Bel canto opera, which I would also loop early (and maybe some mid-) Verdi into, is probably my favorite type of opera to listen to – the melodies are simple, but exquisite (and not to mention, quite catchy too). Donizetti’s Lucia di Lammermoor is one of the most well-known works in the bel canto repertoire, and I got to see a new production of it at Lyric. This is Lyric’s second opera of the season, and they are off to a rolling start – much kudos to Anthony Freud, whose contract as General Director was just extended for another 5 years, and who, coincidentally, I got to meet before the performance started! It’s pretty cool that he chats with people on the main floor, regardless if you’re a big donor person or not. Like seriously, I can’t tell you the number of times where I’ve seen the heads of big arts organizations, (for example *cough cough* the Salzburg Festival), who literally could care less about people who aren’t VIPs or donors. Luckily though, Lyric has a leader who is absolutely one of the nicest people in the business 🙂
Anyways, I’ll keep this post short, but this was definitely one of my favorite performances I’ve been to at Lyric so far – and it’s probably because the two lead singers carried out Donizetti’s music with such technique, control, and clarity.
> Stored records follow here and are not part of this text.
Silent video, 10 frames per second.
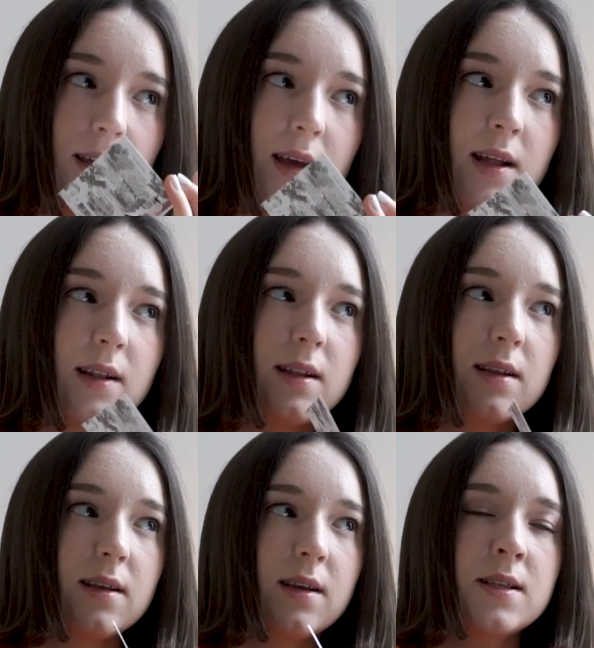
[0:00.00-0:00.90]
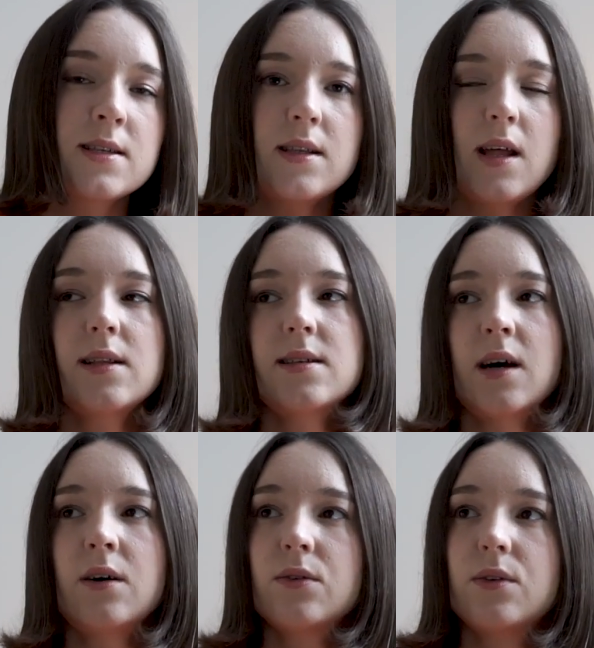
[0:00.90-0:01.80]
and it stands
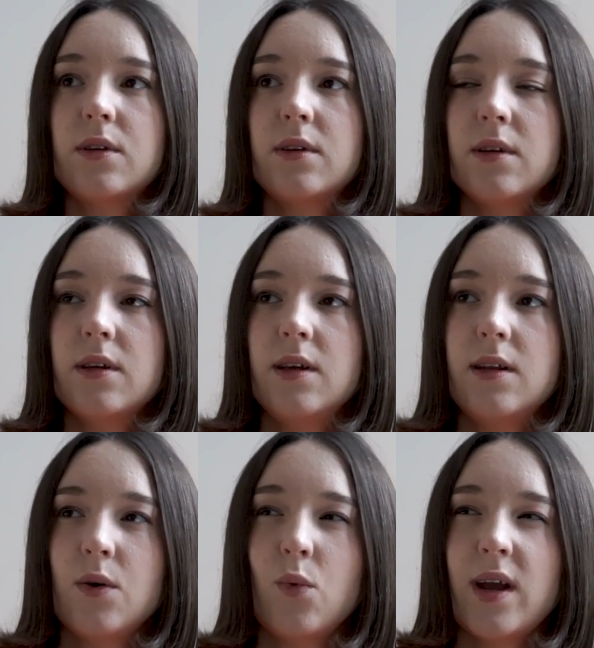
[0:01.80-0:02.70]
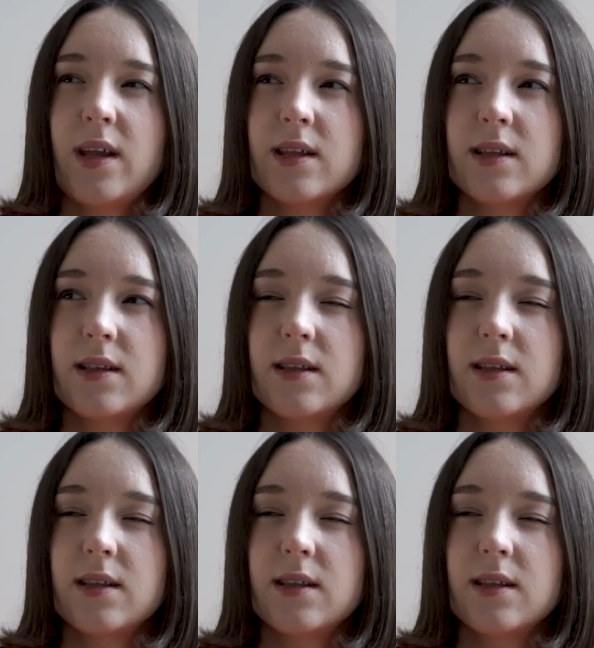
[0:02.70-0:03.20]
out in a way that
I’m referring to: 1) Albina Shagimuratova, who has sung this role to great acclaim all around the world (she was the first Russian singer to sing Lucia at La Scala, and fun fact – Shagimuratova made her debut in Europe at the Salzburg Festival under Maestro Muti!), and 2) Piotr Beczala, whose voice really reminded me of a young Domingo in his prime. These two were brilliant, whether in their own scenes or in scenes with each other – I can’t list the number of times where I was just so absorbed by their singing – this is definitely a key aspect of the bel canto style and why so many people enjoy listening to it. To be honest, it’s one of the coolest experiences sitting in a large and full, but dead silent, Civic Opera House, listening to a voice just ring out into the hall, with no amplification. Literally just pure voice hitting note after note – that’s what makes the mad scene in the opera so famous, and such an experience to witness live in performance.
And to top off the already fun evening, I got to meet Beczala after the performance (see photo below!).
Tonight, I’m headed to CSO to hear Maestro James Levine, the legendary music director of the Metropolitan Opera, conduct some Mozart and Berlioz (a great way to end the school week!).